In its yesterday's meeting the UniCredit board of directors has passed, inter alia, the following resolutions:

 

CALL FOR THE ORDINARY AND EXTRAORDINARY SHAREHOLDERS' MEETING

 

The UniCredit board of directors has decided to call an Ordinary and Extraordinary Shareholders' Meeting in Milan, in a single call, to be held on April 9, 2020 to agree resolutions on the following matters:

 

Ordinary part

 

1.          Approval of the 2019 financial statements;

2.         Allocation of the result of the year 2019;

3.         Distribution of a dividend from profit reserves;

4.         Elimination of so-called "negative reserves" for components not subject to change by means of their definitive coverage;

5.         Integration of the board of directors;

6.         Appointment of the external auditor for the years 2022-2030 and determination of fees;

7.         2020 Group Incentive System;

8.         2020 Group Remuneration Policy;

9.         Remuneration Report;

10.       2020-2023 Long-Term Incentive Plan (2020-2023 LTI Plan);

11.       Authorisation to purchase treasury shares. Consequent and inherent resolutions.

 

Extraordinary part

1.               Delegation to the board of directors to carry out a free capital increase for a maximum     amount of EUR 18,779,138 in order to complete the execution of the 2019 Group Incentive System and consequent amendments to the Articles of Association;

2.               Delegation to the board of directors to carry out a free capital increase for a maximum amount of EUR 123,146,209 in order to execute the 2020 Group Incentive System and consequent amendments to the Articles of Association;

3.               Amendments to clause 6 of the Articles of Association;

4.               Cancellation of treasury shares with no reduction of share capital; consequent amendment to clause 5 of the Articles of Association. Consequent and inherent resolutions.

 

PROPOSALS TO BE SUBMITTED AT THE ORDINARY SHAREHOLDERS' MEETING

 

Approval of the 2019 Financial Statements

The draft of the individual financial statements of UniCredit S.p.A. as of December 31, 2019 will be submitted for approval during the shareholders' meeting. For further details please refer to the press release which will be published today on the company's website www.unicreditgroup.eu.
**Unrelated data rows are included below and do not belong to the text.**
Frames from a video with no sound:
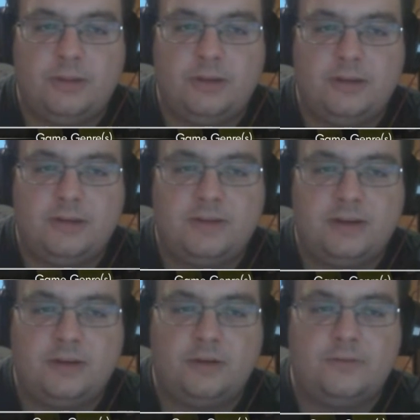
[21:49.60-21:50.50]
blow him up in the
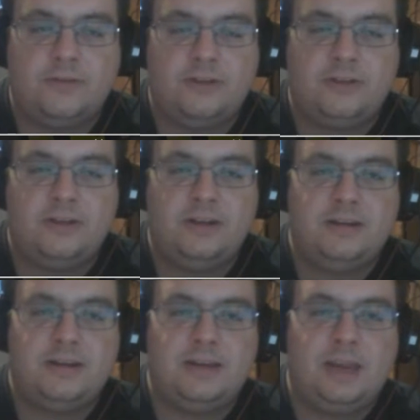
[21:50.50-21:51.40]
left. A lot of this
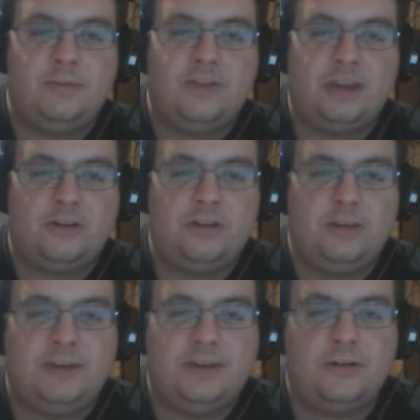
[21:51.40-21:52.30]
game is
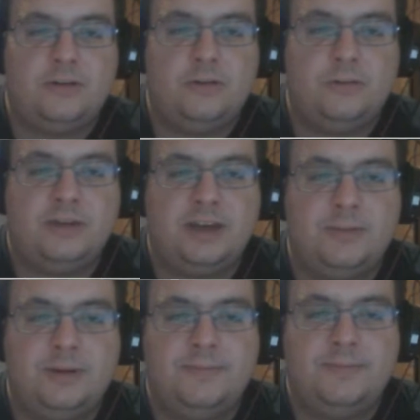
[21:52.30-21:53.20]
actually based on the global
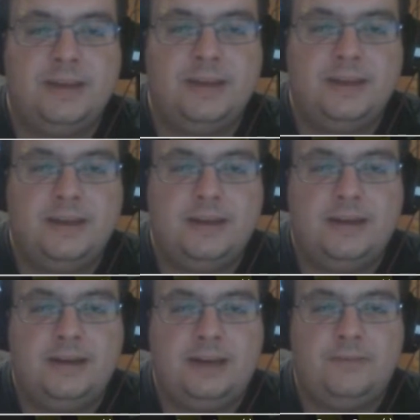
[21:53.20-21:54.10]
timer.
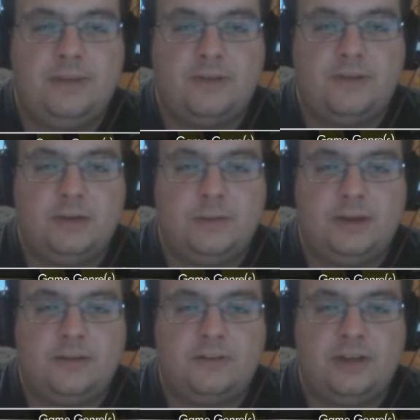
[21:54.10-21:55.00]
Even these
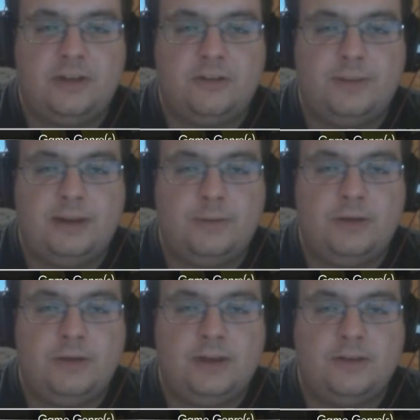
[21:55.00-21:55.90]
fire wheels change
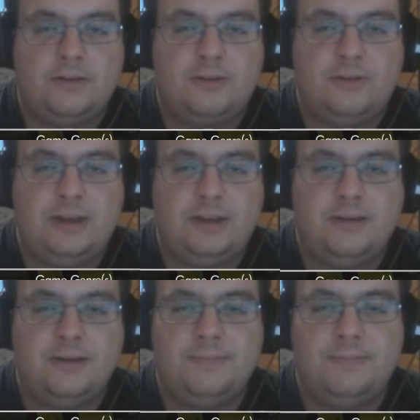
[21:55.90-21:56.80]
depending on when you enter the
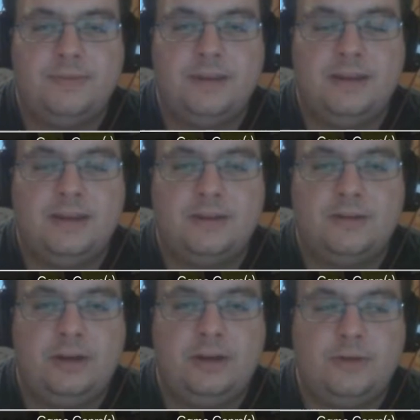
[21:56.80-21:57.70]
screen.
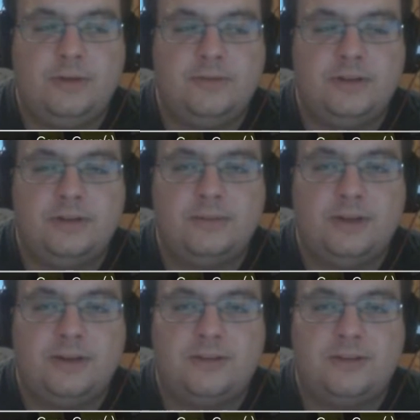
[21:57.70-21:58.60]
Not really
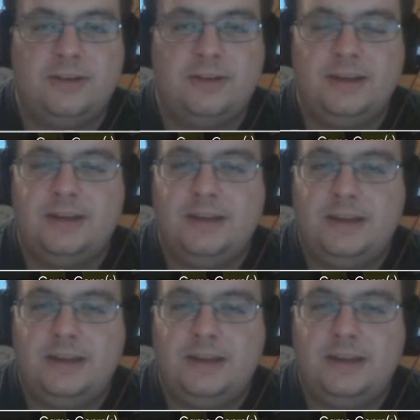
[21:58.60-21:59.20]
relevant, but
The 2019 draft financial statements of UniCredit S.p.A., together with the reports required by law, as well as the 2019 consolidated financial statements and the 2019 integrated report, which constitute a Non-Financial declaration pursuant to Sections 3 and 4 of the Legislative Decree no. 254/2016, will be published, within the time limits provided for by the current legislation, also on the company's website "www.unicreditgroup.eu".

 

Allocation of the result of the year 2019

During the shareholders' meeting, the coverage of the loss from the 2019 financial year through the use of the Share premium reserve will be proposed. In that regard, please refer to the relevant directors' report, which will be published within the time limits provided for by the current legislation also on the company's website ("www.unicreditgroup.eu").

 

Distribution of a dividend from profit reserves

At the shareholders' meeting, the distribution of dividend from available profit reserves will be proposed for an amount in line with the objectives of the 2020-2023 strategic plan communicated to the market on 3 December 2019 ("Team 23").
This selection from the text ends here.